The step in changing the state's care system is intended to improve care and reduce hospitalizations and costs for people with chronic illnesses.
Minnesota has certified 11 medical clinics as health care homes to better coordinate care of people with chronic illnesses, the state Health Department said Tuesday.
Sometimes called "medical homes," the clinics remain the sites where patients go to receive regular care. The change is that a team of clinicians coordinates a patient's care wherever it is provided, and builds a partnership with the patient and sometimes the family to improve the patient's health and quality of life -- and with fewer hospitalizations seeks to reduce care costs.
So far, just 70 physicians and six physician assistants or nurse practitioners do the health care home work of the 11 clinics, representing a modest step in what health officials hope will be a widespread practice.

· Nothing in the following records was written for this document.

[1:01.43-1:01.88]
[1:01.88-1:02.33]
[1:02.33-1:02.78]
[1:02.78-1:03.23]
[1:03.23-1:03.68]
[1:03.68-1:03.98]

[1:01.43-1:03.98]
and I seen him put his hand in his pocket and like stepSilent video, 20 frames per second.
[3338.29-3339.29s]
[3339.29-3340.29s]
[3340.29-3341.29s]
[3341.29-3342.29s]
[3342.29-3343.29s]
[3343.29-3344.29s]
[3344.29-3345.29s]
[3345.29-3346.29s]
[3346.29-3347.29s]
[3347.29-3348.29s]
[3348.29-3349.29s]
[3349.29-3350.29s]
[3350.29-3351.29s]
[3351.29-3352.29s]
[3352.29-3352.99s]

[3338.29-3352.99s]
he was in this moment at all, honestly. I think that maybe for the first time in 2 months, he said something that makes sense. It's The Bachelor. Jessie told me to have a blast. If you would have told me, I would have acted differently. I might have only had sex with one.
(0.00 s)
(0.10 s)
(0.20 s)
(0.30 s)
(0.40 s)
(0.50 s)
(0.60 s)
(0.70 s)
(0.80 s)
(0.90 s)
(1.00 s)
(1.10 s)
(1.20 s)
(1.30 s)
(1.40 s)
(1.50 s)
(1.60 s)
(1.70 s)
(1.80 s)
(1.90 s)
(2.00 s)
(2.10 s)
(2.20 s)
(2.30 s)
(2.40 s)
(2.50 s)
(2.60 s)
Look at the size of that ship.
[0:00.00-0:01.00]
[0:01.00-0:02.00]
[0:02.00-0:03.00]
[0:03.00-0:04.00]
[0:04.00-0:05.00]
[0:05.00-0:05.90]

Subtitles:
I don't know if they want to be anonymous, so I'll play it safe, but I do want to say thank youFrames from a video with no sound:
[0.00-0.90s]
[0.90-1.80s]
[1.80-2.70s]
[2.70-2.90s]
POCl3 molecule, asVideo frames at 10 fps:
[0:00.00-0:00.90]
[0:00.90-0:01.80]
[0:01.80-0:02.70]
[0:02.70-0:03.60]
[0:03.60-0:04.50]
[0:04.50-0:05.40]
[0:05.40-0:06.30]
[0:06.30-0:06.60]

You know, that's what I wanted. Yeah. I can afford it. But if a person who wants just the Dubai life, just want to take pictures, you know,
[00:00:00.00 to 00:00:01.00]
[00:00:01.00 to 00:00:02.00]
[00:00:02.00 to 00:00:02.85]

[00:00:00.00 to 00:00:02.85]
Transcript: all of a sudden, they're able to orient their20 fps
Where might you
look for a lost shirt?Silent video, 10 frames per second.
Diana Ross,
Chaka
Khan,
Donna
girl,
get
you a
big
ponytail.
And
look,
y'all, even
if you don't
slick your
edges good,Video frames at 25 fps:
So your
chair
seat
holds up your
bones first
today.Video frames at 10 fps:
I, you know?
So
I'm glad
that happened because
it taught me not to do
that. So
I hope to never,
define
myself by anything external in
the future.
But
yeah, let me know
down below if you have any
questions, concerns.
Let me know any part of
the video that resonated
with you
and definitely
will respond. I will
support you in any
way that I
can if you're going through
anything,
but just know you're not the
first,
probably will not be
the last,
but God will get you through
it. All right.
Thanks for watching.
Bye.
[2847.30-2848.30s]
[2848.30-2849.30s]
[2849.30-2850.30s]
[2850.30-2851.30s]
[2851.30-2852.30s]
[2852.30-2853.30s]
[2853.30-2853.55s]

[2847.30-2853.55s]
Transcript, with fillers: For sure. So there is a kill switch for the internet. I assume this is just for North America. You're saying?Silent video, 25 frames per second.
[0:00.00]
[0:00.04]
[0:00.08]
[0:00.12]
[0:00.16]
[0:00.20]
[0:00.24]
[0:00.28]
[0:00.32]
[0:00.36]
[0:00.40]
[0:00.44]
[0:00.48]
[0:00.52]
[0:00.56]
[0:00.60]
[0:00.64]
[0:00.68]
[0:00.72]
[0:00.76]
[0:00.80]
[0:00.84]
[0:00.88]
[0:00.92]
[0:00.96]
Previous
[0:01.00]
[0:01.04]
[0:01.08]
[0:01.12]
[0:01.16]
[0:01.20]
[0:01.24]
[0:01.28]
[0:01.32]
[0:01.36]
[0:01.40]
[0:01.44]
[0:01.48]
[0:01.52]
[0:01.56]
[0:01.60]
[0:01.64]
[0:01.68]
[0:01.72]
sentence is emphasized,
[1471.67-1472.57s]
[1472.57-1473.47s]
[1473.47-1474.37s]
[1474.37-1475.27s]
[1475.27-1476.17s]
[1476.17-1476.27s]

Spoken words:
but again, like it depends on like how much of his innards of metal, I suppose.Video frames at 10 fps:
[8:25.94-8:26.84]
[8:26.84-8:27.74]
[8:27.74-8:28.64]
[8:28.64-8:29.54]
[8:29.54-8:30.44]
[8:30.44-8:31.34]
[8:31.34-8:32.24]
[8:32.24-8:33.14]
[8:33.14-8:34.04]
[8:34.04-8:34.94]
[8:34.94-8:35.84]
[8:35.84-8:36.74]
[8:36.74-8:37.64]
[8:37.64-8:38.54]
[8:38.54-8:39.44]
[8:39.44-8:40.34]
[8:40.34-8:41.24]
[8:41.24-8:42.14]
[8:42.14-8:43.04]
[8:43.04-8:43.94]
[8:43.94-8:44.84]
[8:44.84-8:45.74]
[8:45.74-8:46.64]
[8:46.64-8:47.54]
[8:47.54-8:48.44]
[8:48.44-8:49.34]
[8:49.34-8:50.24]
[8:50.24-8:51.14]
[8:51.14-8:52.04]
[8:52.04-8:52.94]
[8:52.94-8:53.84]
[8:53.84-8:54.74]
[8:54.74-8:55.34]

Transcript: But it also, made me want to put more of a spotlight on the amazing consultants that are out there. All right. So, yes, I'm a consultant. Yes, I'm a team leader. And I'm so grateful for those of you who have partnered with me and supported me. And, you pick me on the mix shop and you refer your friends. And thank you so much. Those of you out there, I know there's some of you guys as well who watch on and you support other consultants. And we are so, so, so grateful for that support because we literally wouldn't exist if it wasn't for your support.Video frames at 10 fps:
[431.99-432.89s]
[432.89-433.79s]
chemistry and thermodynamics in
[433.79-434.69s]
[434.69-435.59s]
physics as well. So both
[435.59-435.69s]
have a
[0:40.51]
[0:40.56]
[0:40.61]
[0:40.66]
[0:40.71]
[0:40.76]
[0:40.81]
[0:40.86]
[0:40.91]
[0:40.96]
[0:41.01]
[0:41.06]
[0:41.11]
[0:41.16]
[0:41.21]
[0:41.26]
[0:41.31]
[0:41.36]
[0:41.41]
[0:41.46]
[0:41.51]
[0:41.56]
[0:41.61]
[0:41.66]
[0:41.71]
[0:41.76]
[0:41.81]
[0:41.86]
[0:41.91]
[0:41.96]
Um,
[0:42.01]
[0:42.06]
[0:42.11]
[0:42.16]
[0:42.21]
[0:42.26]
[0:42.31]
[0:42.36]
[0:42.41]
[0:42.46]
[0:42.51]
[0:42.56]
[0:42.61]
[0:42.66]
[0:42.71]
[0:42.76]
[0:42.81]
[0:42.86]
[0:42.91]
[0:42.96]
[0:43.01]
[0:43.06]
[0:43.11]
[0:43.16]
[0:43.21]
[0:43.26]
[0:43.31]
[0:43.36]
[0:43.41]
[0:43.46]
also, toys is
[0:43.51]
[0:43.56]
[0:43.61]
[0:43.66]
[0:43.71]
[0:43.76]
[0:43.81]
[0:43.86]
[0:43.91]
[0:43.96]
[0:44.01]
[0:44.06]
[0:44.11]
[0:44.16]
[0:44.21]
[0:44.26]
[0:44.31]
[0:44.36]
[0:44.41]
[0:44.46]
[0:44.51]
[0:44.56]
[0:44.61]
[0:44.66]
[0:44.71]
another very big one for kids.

It is part of the state health system overhaul approved by the Legislature in 2008 that includes a $47 million statewide campaign now under way to reduce smoking and obesity and a new system to rank the quality and costs of providers, to be unveiled next January.
"Health care homes help ensure that patients get the right care at the right time in the right place," said Health Commissioner Sanne Magnan. She signed the certification papers Monday for the 11 clinics. About 50 more have applied, and state officials hope to approve 150 clinics -- about 20 percent of those in the state -- by the end of next year.
The 11 clinics include four Park Nicollet Health Services clinics in Minneapolis and St. Louis Park; five clinics associated with the Lakewood Health System in Staples and nearby cities; the Mayo Health System-Austin Medical Center and a one-doctor clinic operated by Dr. Christopher Wenner in Cold Spring.
With health care homes, the state will pay certified clinics a monthly care coordination fee averaging $31.39 for managing the care of complex patients on Medicaid and other state-subsidized health programs. Private health plans may make their own fee agreements with healthcare homes.
Management tasks may include consultation among a care coordinator and nurses, physicians, specialists, pharmacists and other professionals, as well as providing phone call checks and education to clients.
Some of those activities are already in place in other clinics as medical professionals seek new ways to treat patients with complex conditions, who account for much of Minnesota's estimated $41 billion in health care costs for 2010.
The state expects to spend about $1.6 million for care coordination over the next 12 months. The new federal health-care law will add some money to help pay those costs.